UK researchers call for better access to cancer drug trials

26th April 2019 (Last Updated April 30th, 2019 04:55)

UK researchers call for better access to cancer drug trials
Providing trial access to all cancer patients who are willing to participate is expected to accelerate development of new treatments. Credit: freestocks.org on Unsplash.

Researchers at Institute of Cancer Research, London (ICR) have published a manifesto to drive access to cancer drugs after a survey found patient delays for new therapies.

The survey of 1,064 people revealed that around 50% of patients who tried to enrol in clinical trials of new drugs were not able to participate, while nearly 16% were denied or had delay in receiving a prescribed drug.

ICR’s ten-point manifesto includes a call for offering incentives to rival pharmaceutical companies for assessing a combination of their drugs in clinical trials.
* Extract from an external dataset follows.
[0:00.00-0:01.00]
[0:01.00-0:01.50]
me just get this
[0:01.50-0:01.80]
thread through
Providing trial access to all cancer patients who are willing to participate is expected to accelerate development of new treatments as well as provide better care.
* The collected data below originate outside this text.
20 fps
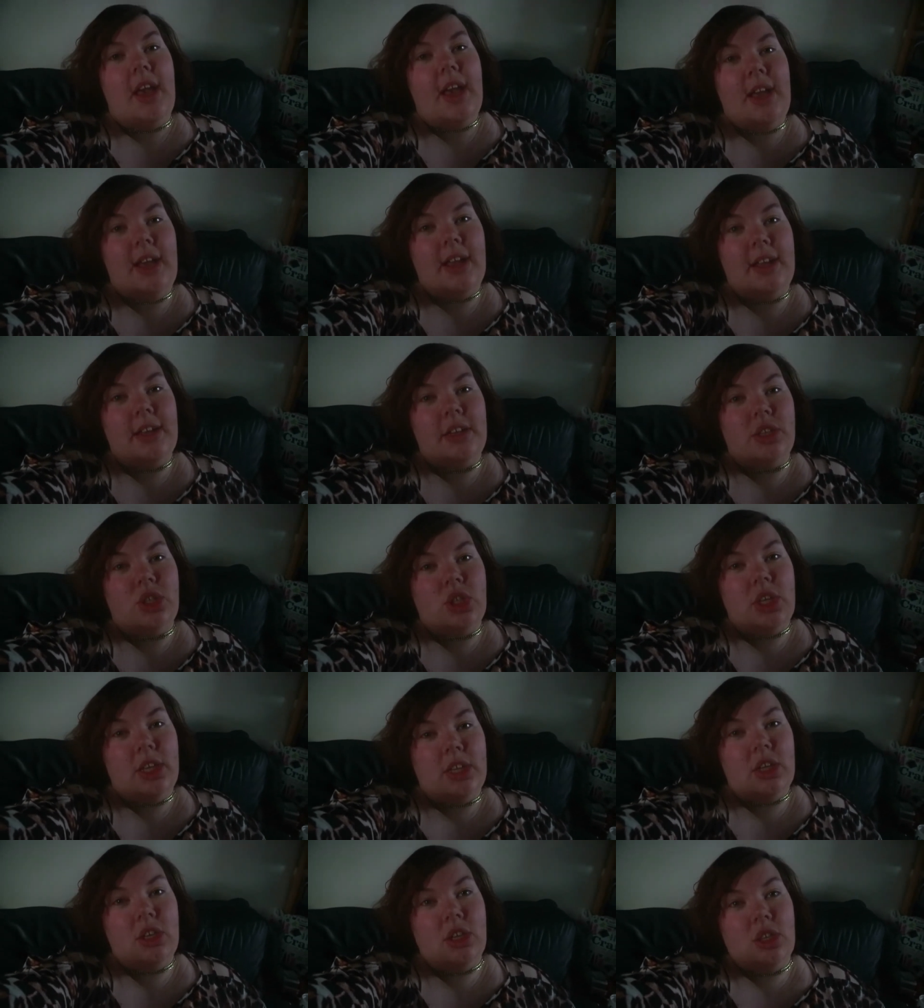and
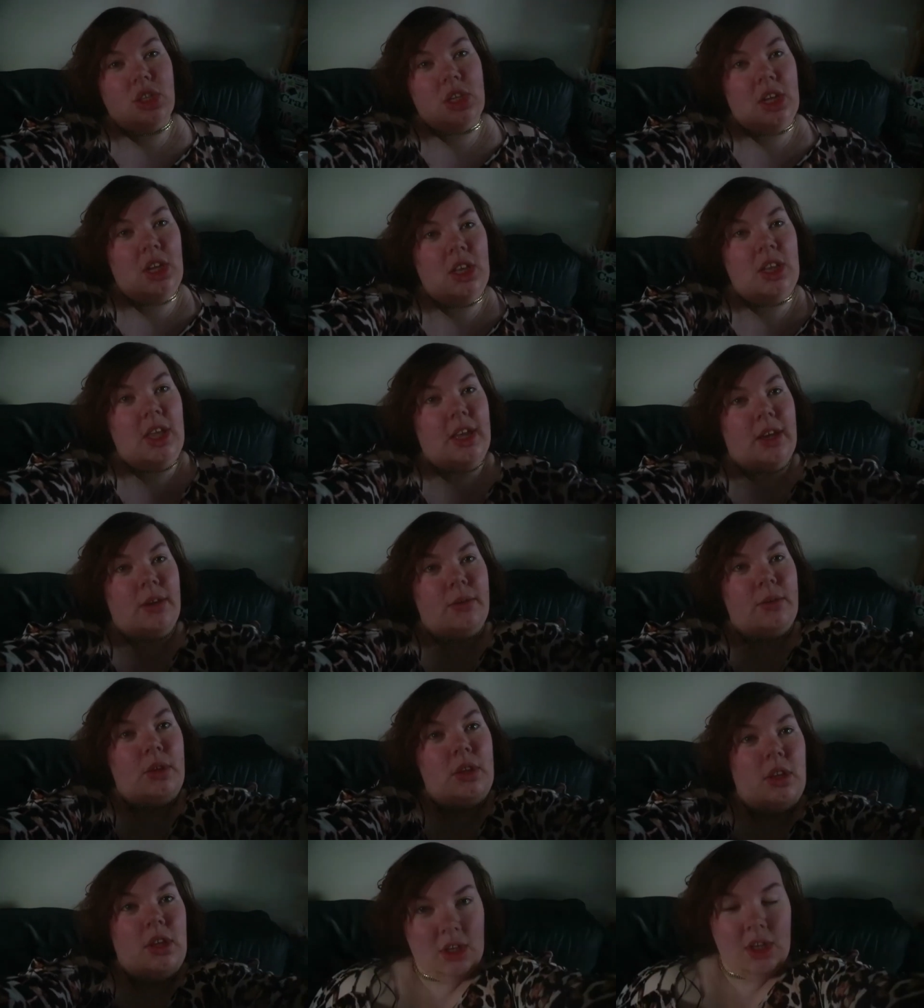check her channel
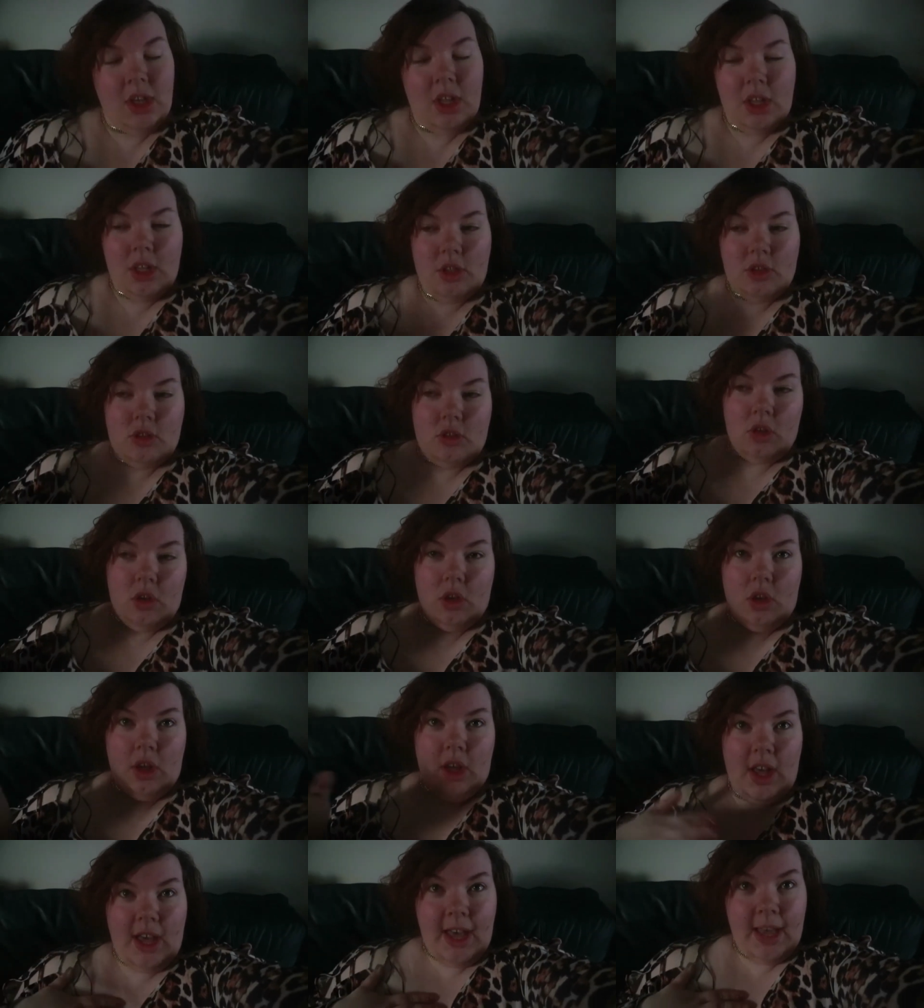out.
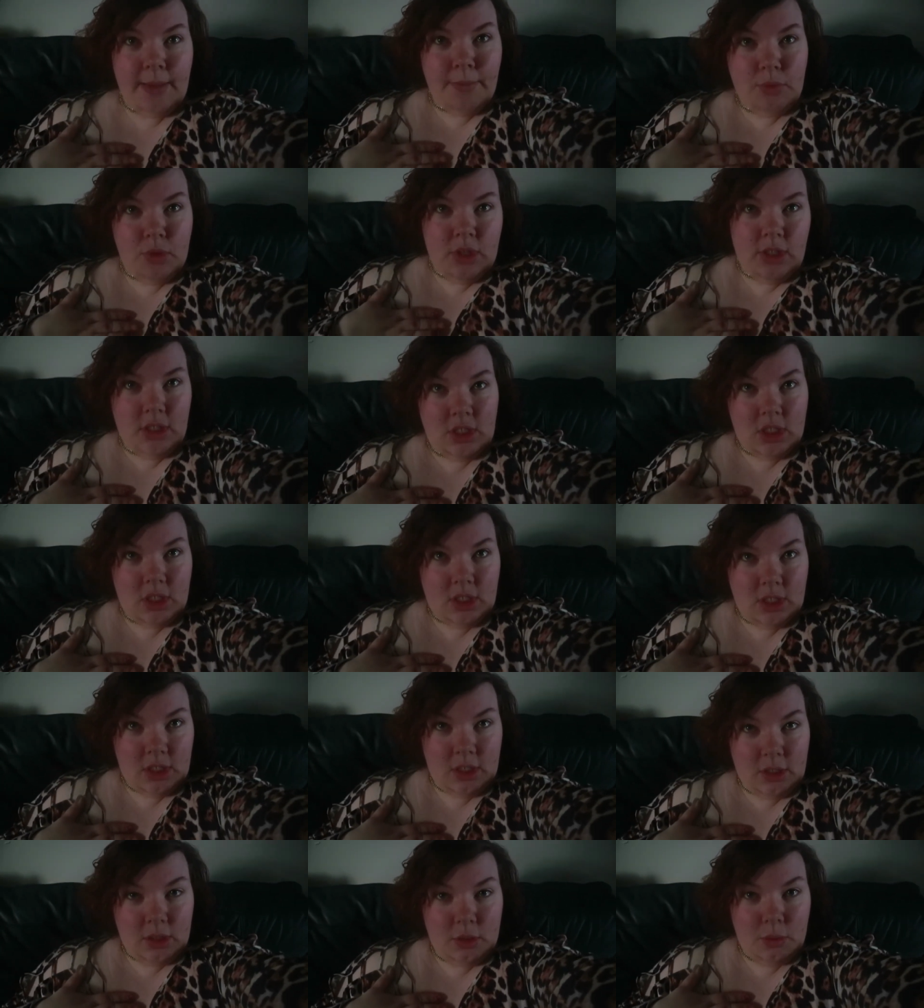So I'm going to
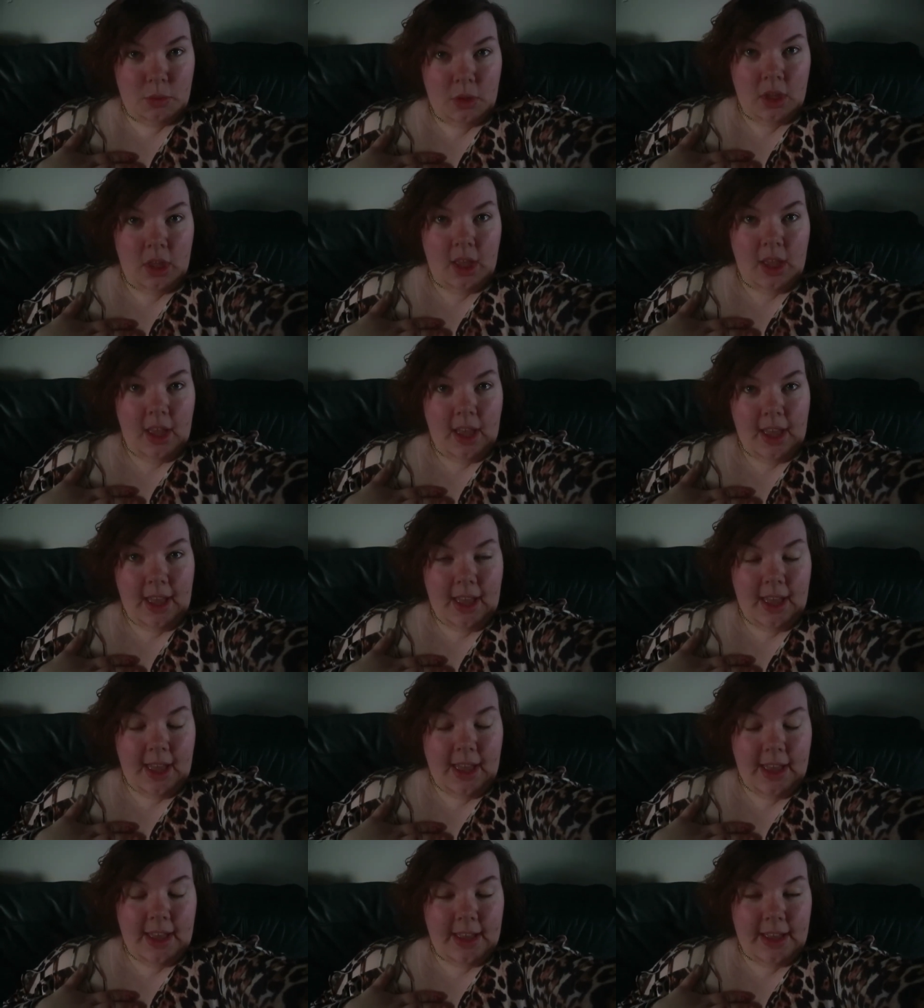do
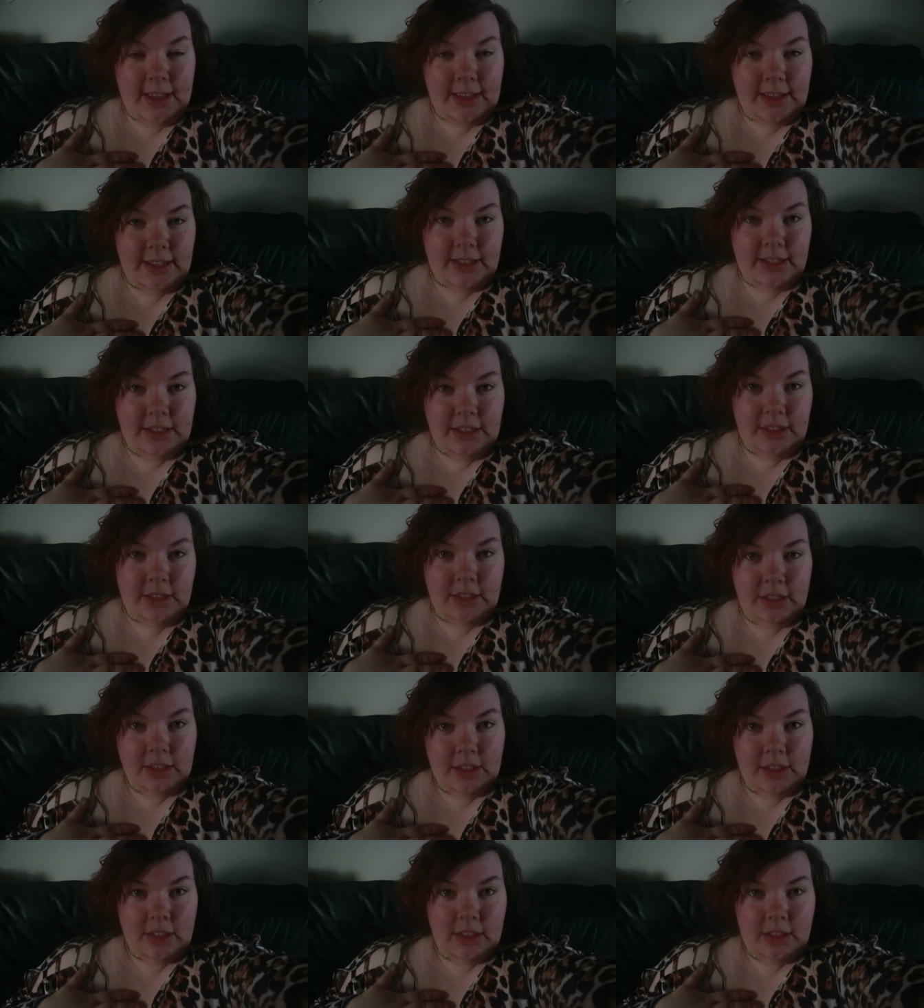a
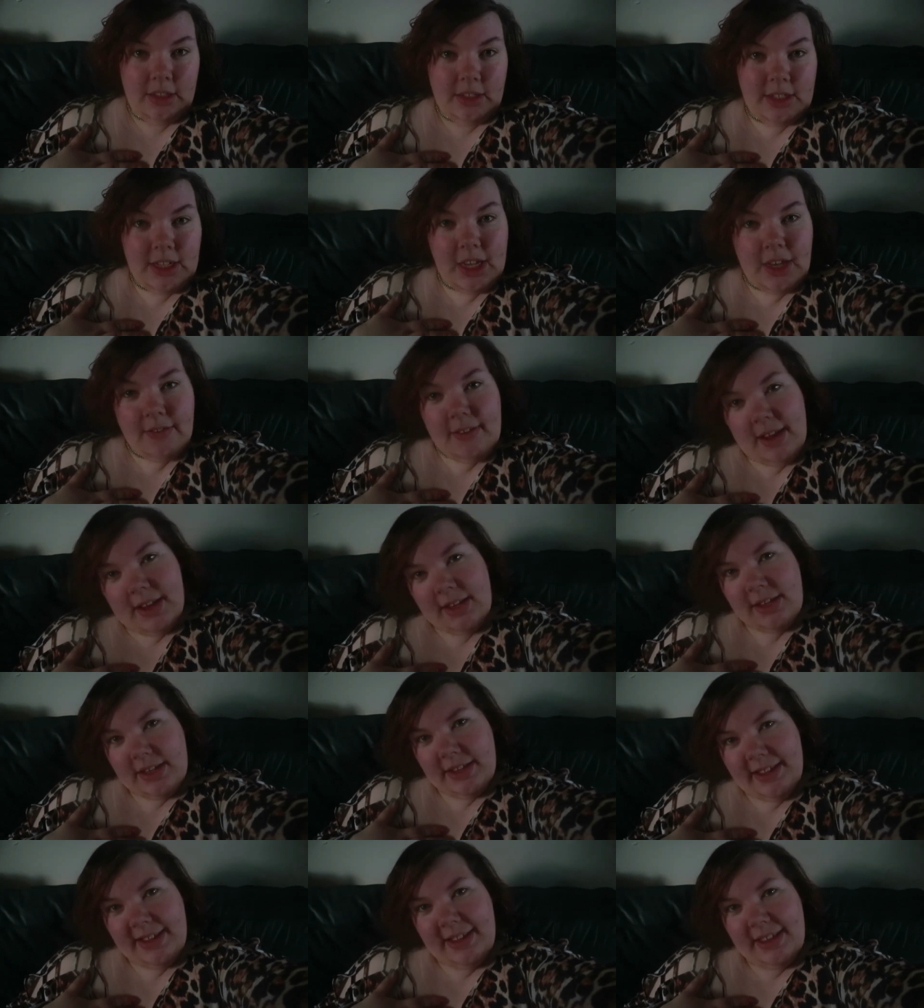Dear
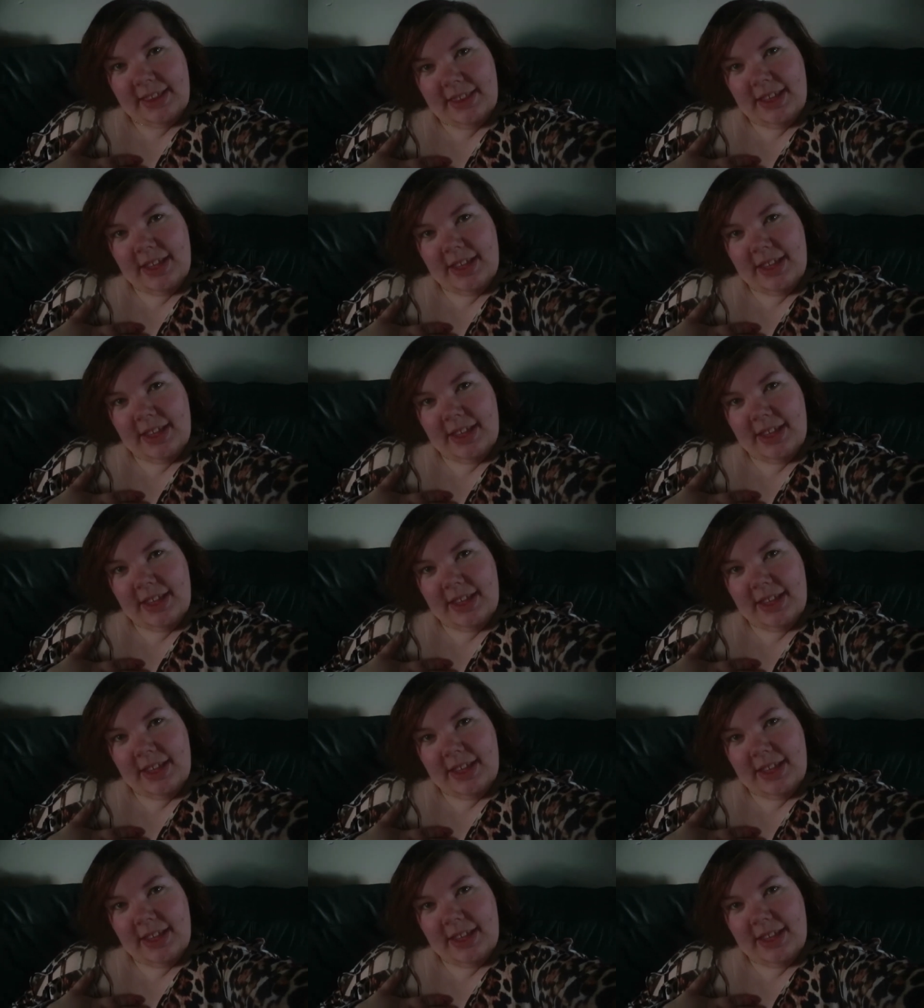Andie.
The non-profit organisation also suggested expansion of paediatric trials and flexibility on age limits to enable broader access by involving older children and young adults.

ICR Cancer Therapeutics head Raj Chopra said: “We need to see all cancer patients reap the benefits of research through access to innovative treatments, irrespective of what cancer they have, how old they are or where they live in the country. It’s only by encouraging innovation that we can make big leaps forward in treating those forms of cancer that have so far missed out on major progress.
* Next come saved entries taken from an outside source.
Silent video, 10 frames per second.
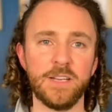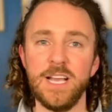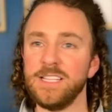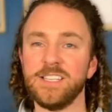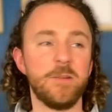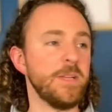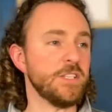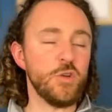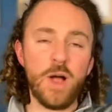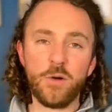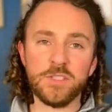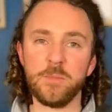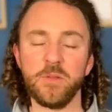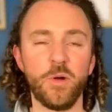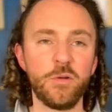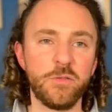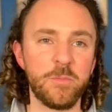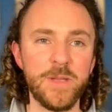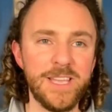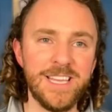It's going to be 2 hours up the road from
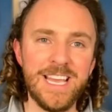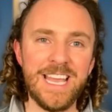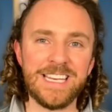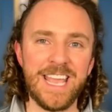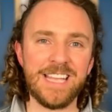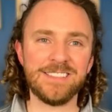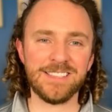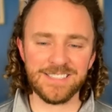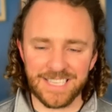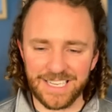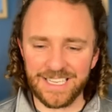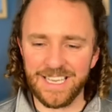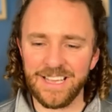me in Kansas City.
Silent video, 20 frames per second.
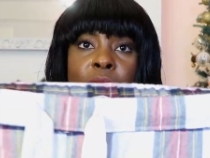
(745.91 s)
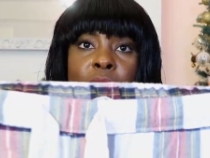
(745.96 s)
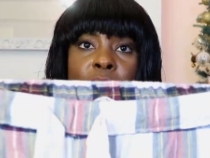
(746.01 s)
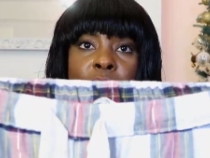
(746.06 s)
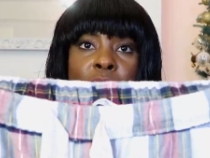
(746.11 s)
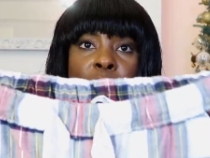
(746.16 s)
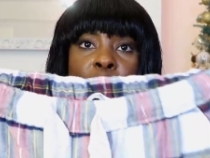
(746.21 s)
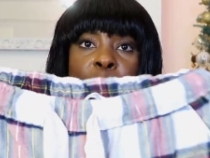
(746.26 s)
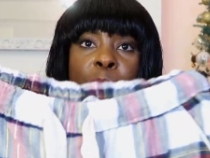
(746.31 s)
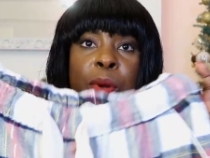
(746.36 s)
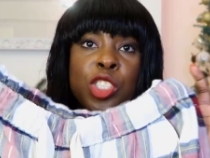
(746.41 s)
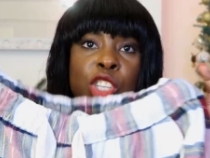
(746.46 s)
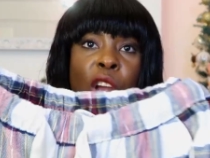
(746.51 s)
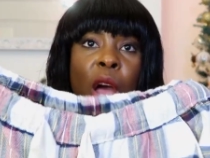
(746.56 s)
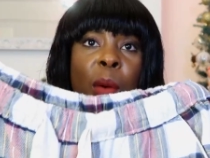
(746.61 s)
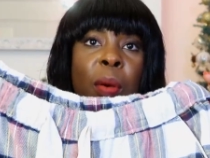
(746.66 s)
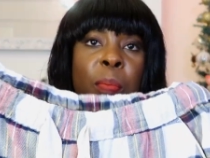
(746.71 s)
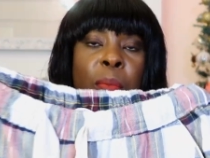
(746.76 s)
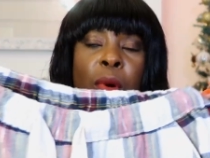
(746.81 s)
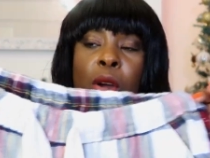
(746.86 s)
the
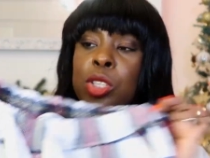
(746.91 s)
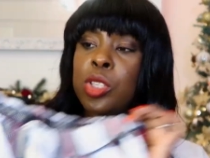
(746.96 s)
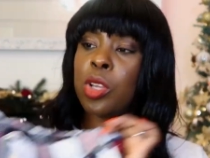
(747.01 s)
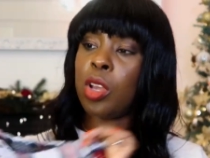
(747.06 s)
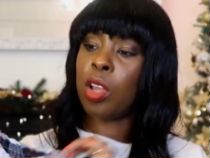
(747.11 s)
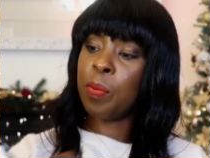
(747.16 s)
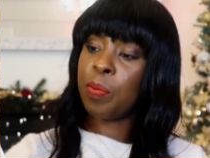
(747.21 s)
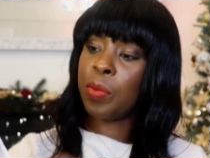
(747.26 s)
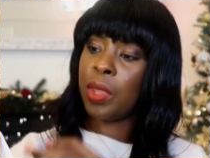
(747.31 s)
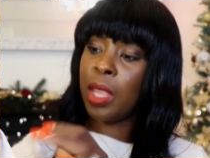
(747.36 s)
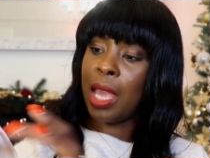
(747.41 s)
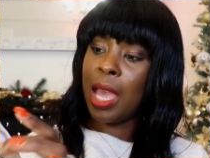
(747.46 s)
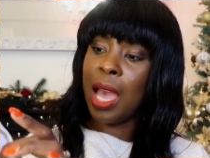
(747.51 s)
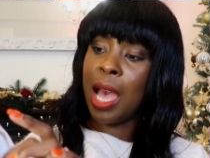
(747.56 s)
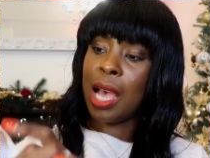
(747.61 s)
pajama bottom it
“It’s essential too that we ensure all cancer patients have access to suitable clinical trials – and that we greatly expand efforts to discover and develop new drugs for children with cancer, so that they can start to benefit from the same kinds of advances we have seen in adults.”

In addition, the manifesto asks for better action from the UK National Institute for Health and Care Excellence (NICE) and more flexible review by regulators authorities.

Majority of the survey respondents consider high prices as a major hindrance to access new cancer drugs, with 70% saying that the costs set by drugmakers were ‘much too high’.

ICR said that cuts in the high prices of new cancer medications may address this challenge.